Bernardine was able to reconcile warring communities. He also sought civic legislation to correct public injustices such as usury, the charging of excessive interest for loans, which was especially onerous on the poor. In 1484, Bernardine established the charitable credit organization, mont-de-piétés run by a joint committee of clergy and laymen. The institution was founded as an alternative to the high interest loans of the money lenders and Lombard traveling bankers of the Middle Ages. His fund raising drives were generally preceded with a procession featuring an image of either the Man of Sorrows or Pietà to encourage charitable donations.
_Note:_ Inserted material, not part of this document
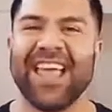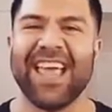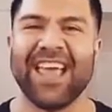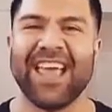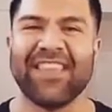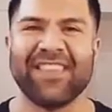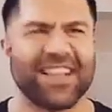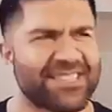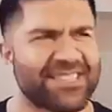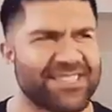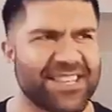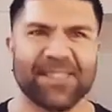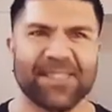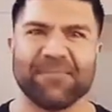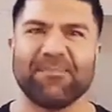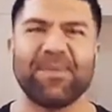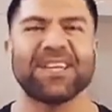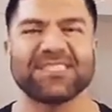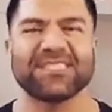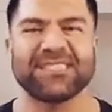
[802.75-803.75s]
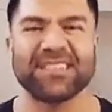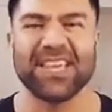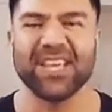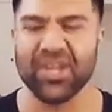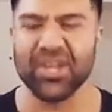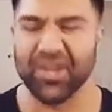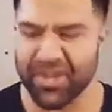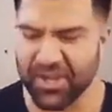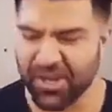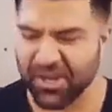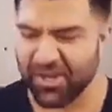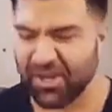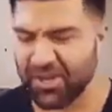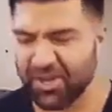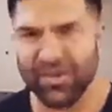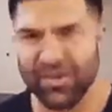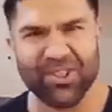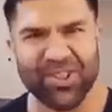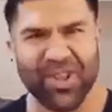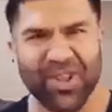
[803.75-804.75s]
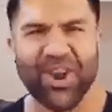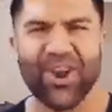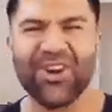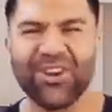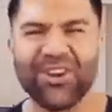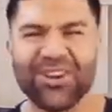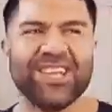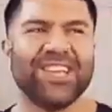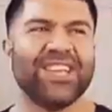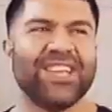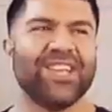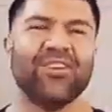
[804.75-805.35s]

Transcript: And that's like the best thing. You learn,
His insistence on charging a low interest to protect the institution's permanency raised a controversy among the theologians who thought it promoted the continuance of usury. (In 1515, Pope Leo X declared the institution meritorious and it spread rapidly throughout France, Italy, and Spain.)
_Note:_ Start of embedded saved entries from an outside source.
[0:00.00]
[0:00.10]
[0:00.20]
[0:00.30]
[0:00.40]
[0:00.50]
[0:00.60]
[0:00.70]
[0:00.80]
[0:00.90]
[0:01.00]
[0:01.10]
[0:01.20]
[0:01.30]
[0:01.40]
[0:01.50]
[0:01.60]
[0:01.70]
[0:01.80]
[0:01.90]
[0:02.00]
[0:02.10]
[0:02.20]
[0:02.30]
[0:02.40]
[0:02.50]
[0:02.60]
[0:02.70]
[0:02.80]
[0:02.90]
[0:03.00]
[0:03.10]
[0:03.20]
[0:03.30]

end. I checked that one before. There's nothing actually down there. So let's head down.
In 1491, Bernardine was expelled from Milan by Ludovico Sforza for contesting with the Duke's astrologer. He died in 1494 in the monastery of San Giacomo della Vernavola in Pavia and his relics are kept in the church of Santa Maria del Carmine in the same city.

==Antisemitism==
With the practical notion of establishing monts-de-piété, he called for the expulsion of Jews all over Italy and Tyrol. However, no secular or ecclesiastical authorities specifically took up Bernardine's call. This led Bernardine to accuse the nobility of having sold out to Jehiel of Pisa, one of the wealthiest Jews in Italy. However, one effect of his preaching against usury was the outbreak of antisemitism in Trent based around the blood libel conspiracy against Jewish residents after the death of Simon of Trent. This led to the torture and execution of seventeen Jews and the expulsion of the remainder from that city, with no return for the next 300 years.

==Iconography==
Bernardine is generally represented in iconography as carrying in his hand a monti di pietà, that is, a little green hill composed of three mounds and on the top either a cross or a standard with the inscription Curam illius habe (a snippet from the Vulgate translation of the Gospel of Luke's Parable of the Good Samaritan).

==Works==
The authorship of the well-known Anima Christi has as often as not been ascribed to Bernardine of Feltre. The fact, however, that the Anima Christi was composed sometime before 1439 disproves any claim that he might have of being its author, though much like Ignatius of Loyola, Bernardine made frequent use of it and recommended it to his brethren.